====== Records

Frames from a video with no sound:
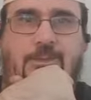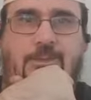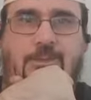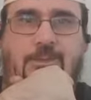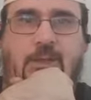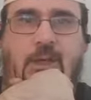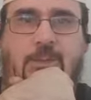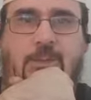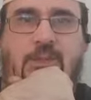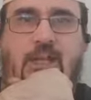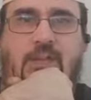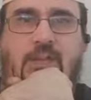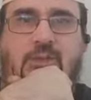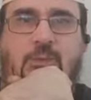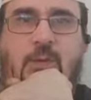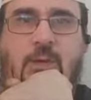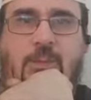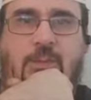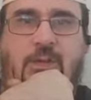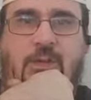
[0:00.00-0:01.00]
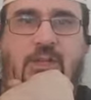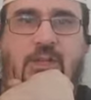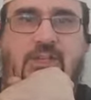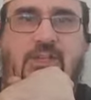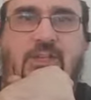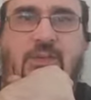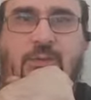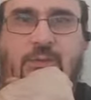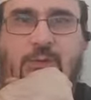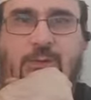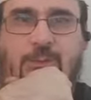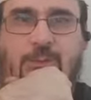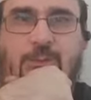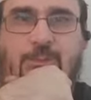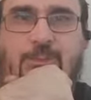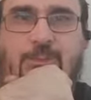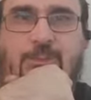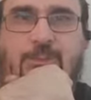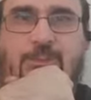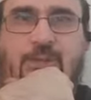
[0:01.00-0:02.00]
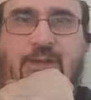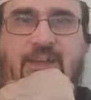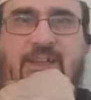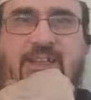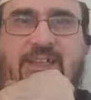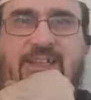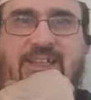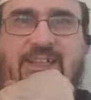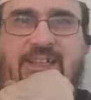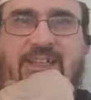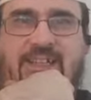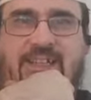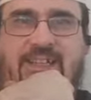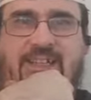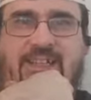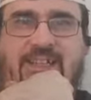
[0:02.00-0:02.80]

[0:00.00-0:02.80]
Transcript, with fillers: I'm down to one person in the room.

============

### Work instruction
Lines holding the word "with" are the answer; copy each one from the records above.

### Answer space
Frames from a video with no sound:
Transcript, with fillers: I'm down to one person in the room.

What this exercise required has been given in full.